I agree - it's why I think some type of radar/lidar is necessary for autonomous vehicles to be sufficiently safe. I get the theory that humans can process enough info from two eyes to detect objects, so multiple cameras should be able to do the same, but it looks like it's a tough problem to solve.

WillAdams|8 months ago

Does the Tesla taxi option afford radar/lidar?

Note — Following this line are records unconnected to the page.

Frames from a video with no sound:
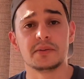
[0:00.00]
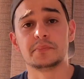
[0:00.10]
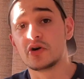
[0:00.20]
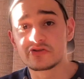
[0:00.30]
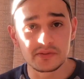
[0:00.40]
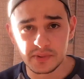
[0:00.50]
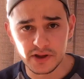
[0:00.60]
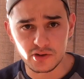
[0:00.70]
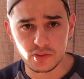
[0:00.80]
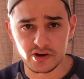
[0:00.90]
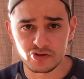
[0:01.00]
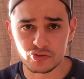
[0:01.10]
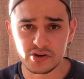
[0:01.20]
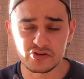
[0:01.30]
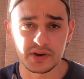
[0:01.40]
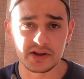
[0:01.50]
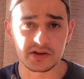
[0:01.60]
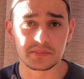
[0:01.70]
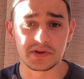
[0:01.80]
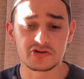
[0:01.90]
Possibly you want to make
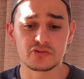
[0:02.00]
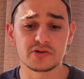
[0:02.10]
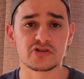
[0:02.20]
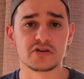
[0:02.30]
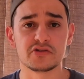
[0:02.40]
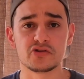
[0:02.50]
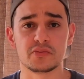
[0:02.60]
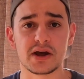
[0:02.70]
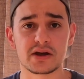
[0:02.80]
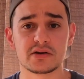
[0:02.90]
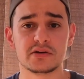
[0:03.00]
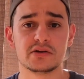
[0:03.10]
the big switch over to Mac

My understanding is that Tesla is the only manufacturer trying to make self-driving work with just visual-spectrum cameras --- all other vendors use radar/lidar _and_ visual-spectrum cameras.

ndsipa_pomu|8 months ago

They've painted themselves into a corner really, as if they start using anything other than just cameras, they'll be on the hook for selling previous cars as being fully FSD-capable and presumably have to retrofit radar/lidar to anyone that was mis-sold a Tesla.

Zigurd|8 months ago

...and radar and mics and Google's geospatial data and 15 years of experience.

rsynnott|8 months ago

... Wait, so you think that Tesla have a child-killing and a non-child-killing version, but are only providing the child-killing version to consumers?

... eh? I mean, what?

handsclean|8 months ago

I’ve seen this “next version” trick enough times and in enough contexts to know when to call BS. There’s always a next version, it’s rarely night-and-day better, and when it is better you’ll have evidence, not just a salesman’s word. People deserve credit/blame today for reality today, and if reality changes tomorrow, tomorrow is when they’ll deserve credit/blame for that change. Anybody who tries to get you to judge them today for what you can’t see today is really just trying to make you dismiss what you see in favor of what you’re told.

aeurielesn|8 months ago

Sorry, I am failing to see how any of these three points are relevant or even important.